Records drawn from a dataset
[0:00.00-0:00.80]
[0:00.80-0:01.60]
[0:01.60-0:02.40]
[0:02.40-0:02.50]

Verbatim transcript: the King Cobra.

Task requirements
What is wanted is the line containing "[0:00.80-0:01.60]" and every line after it through the last line of the entries, printed exactly.

Worked solution
[0:00.80-0:01.60]
[0:01.60-0:02.40]
[0:02.40-0:02.50]

Verbatim transcript: the King Cobra.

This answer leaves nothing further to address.